Task description:
The entries below must be retyped exactly. Pictures are to be omitted.

(Stored data)
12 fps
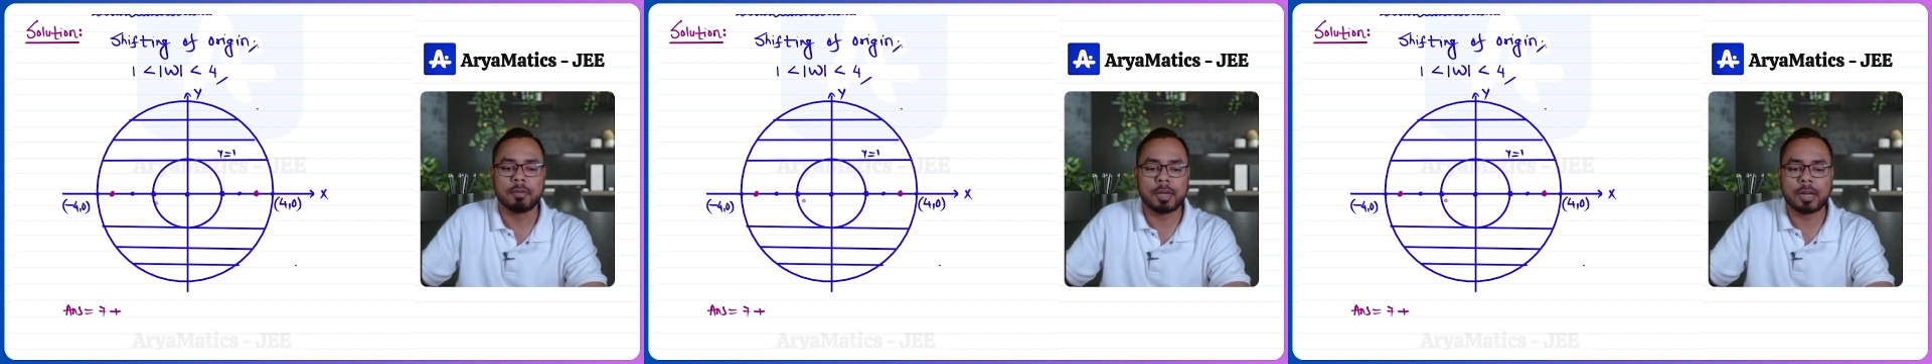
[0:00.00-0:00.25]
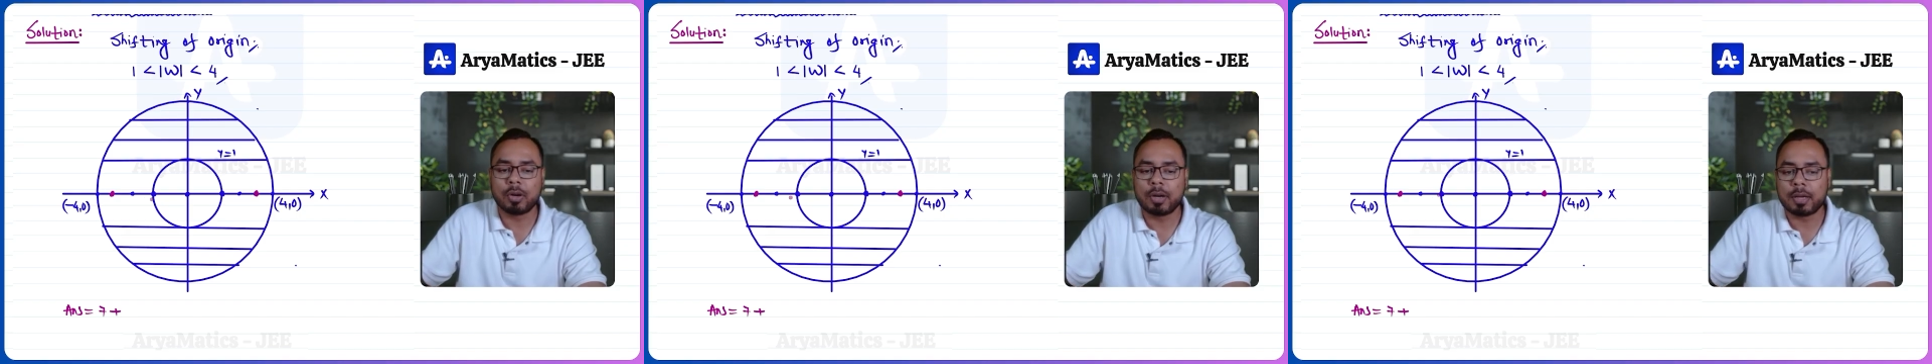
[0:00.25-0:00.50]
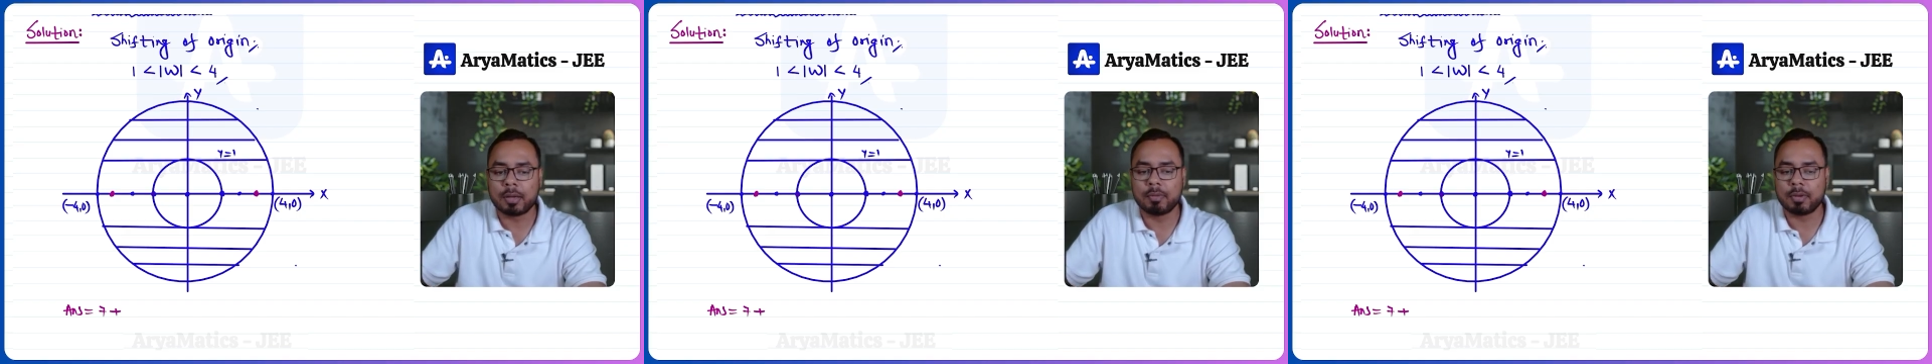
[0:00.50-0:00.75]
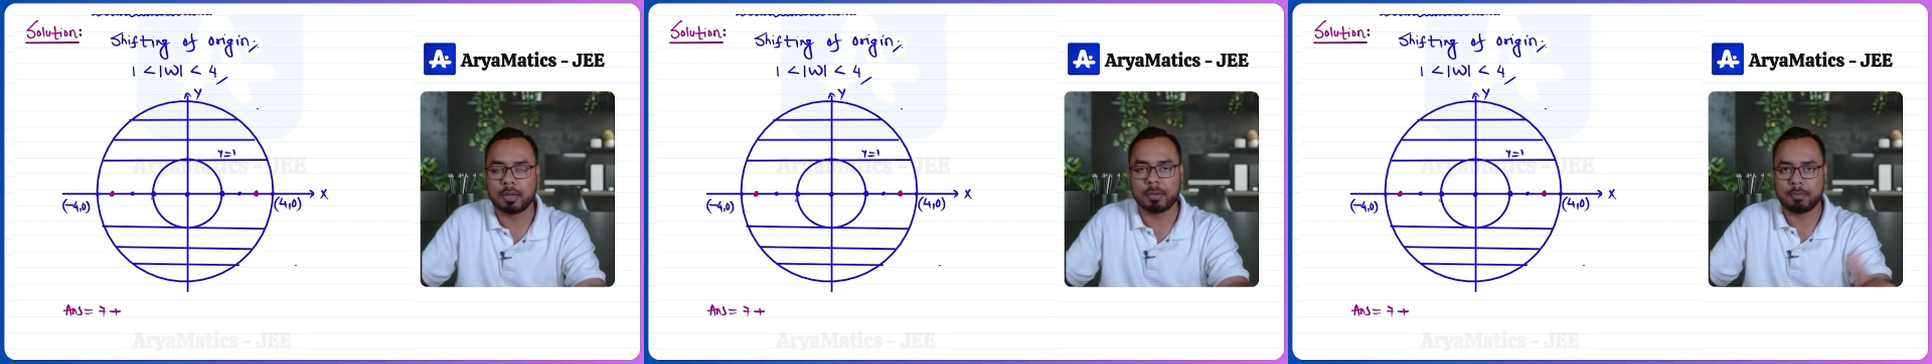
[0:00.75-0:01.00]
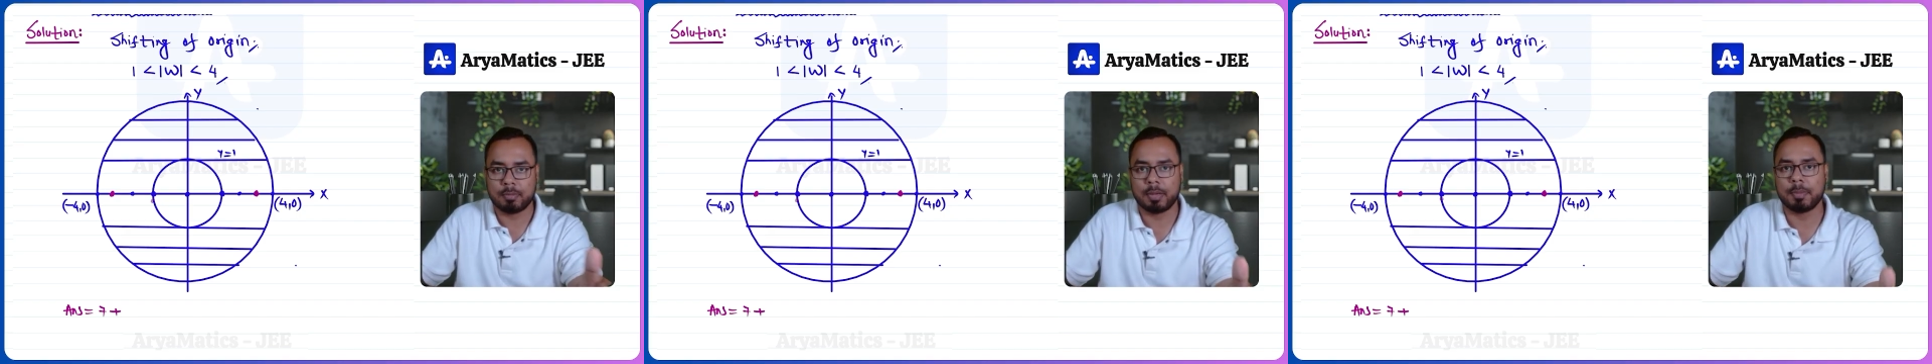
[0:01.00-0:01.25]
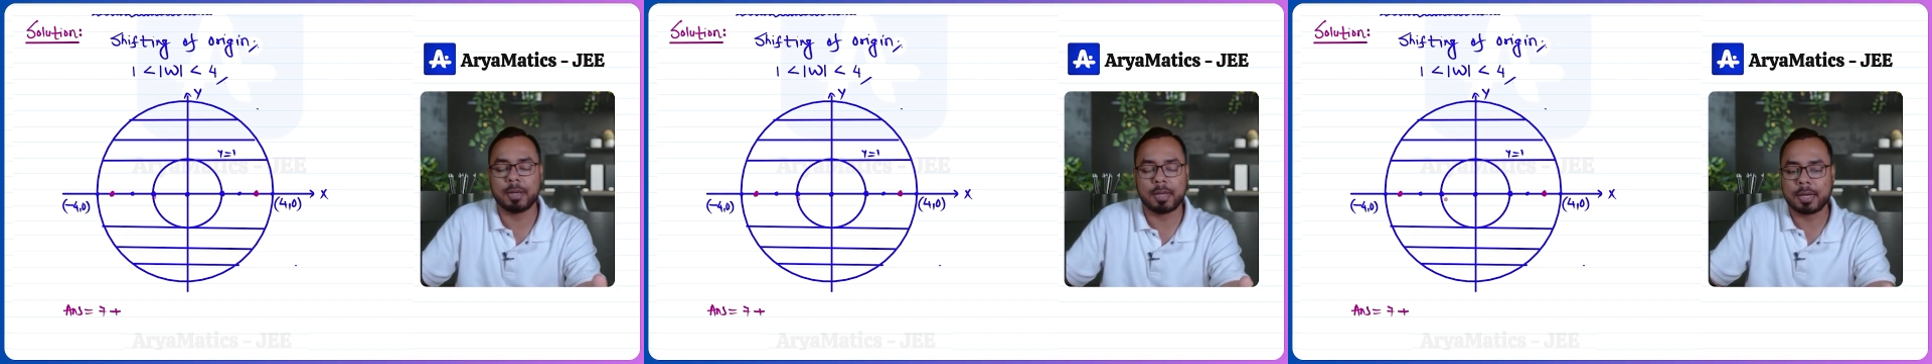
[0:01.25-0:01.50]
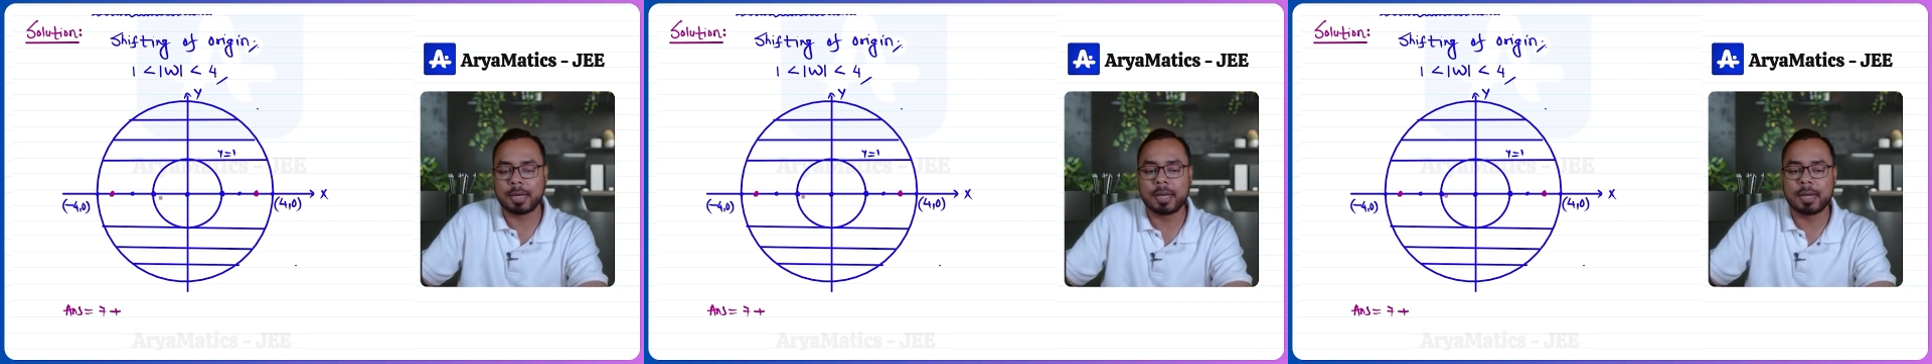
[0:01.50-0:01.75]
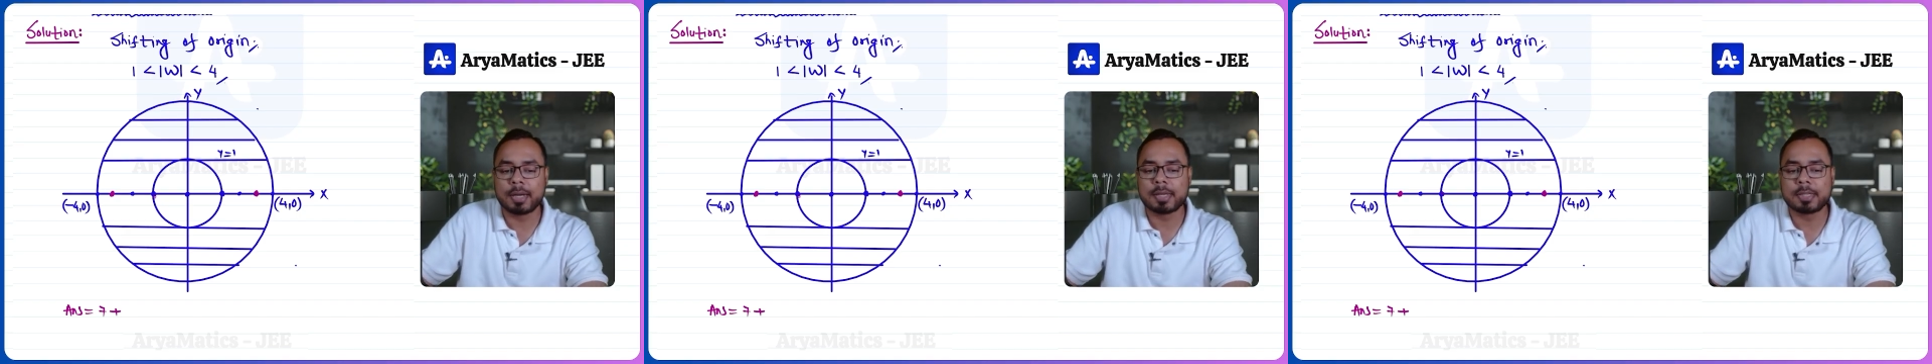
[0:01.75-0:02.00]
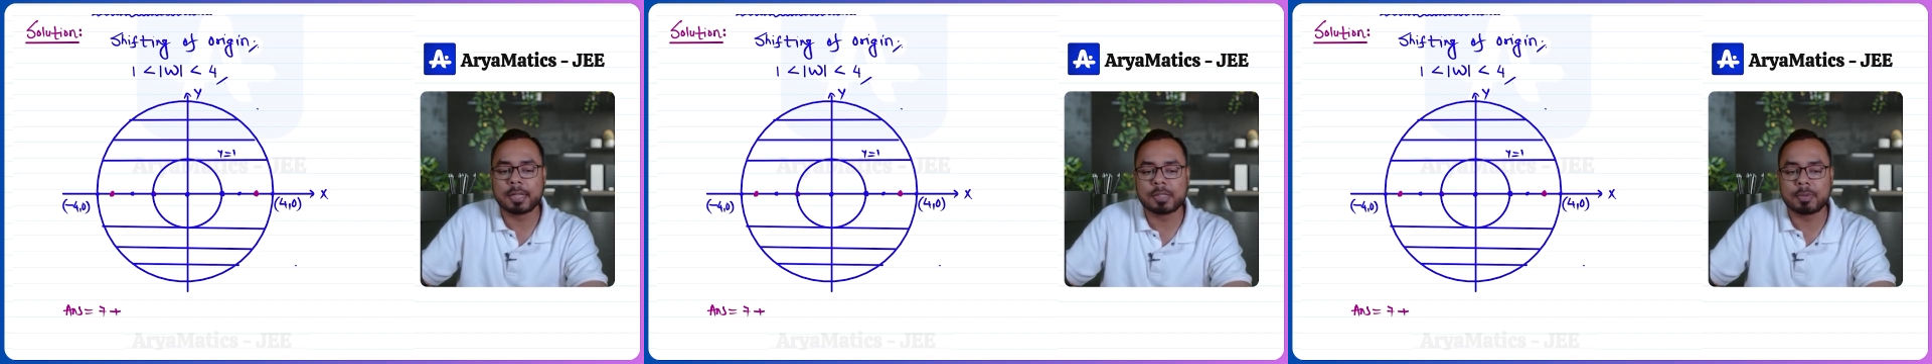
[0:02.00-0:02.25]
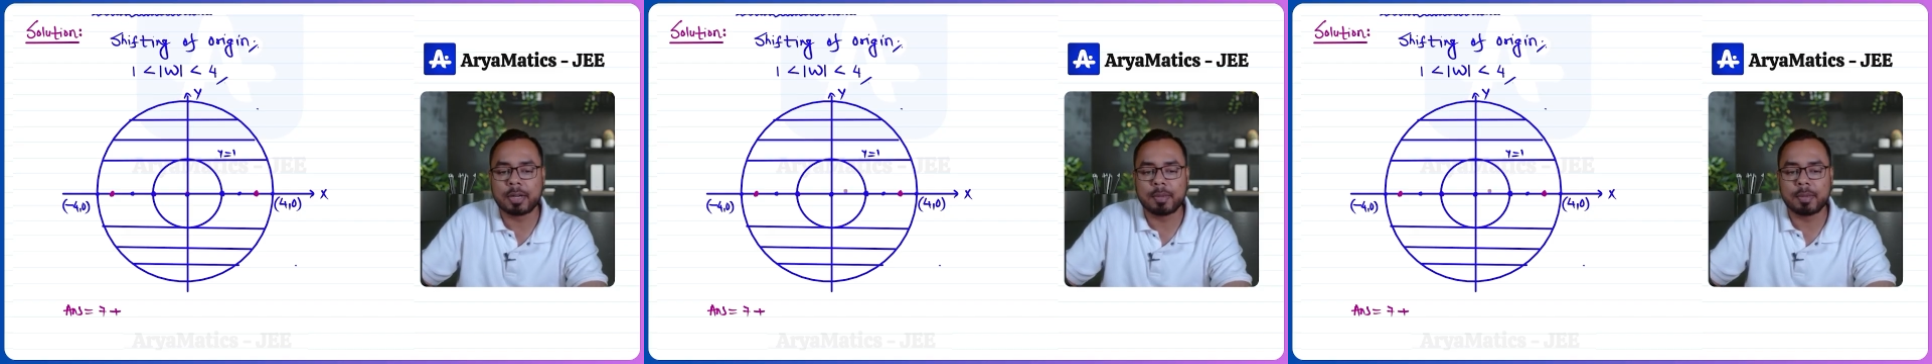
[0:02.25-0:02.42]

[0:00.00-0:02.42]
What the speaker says: We are not, at a later stage,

Exercise solution:
12 fps
[0:00.00-0:00.25]
[0:00.25-0:00.50]
[0:00.50-0:00.75]
[0:00.75-0:01.00]
[0:01.00-0:01.25]
[0:01.25-0:01.50]
[0:01.50-0:01.75]
[0:01.75-0:02.00]
[0:02.00-0:02.25]
[0:02.25-0:02.42]

[0:00.00-0:02.42]
What the speaker says: We are not, at a later stage,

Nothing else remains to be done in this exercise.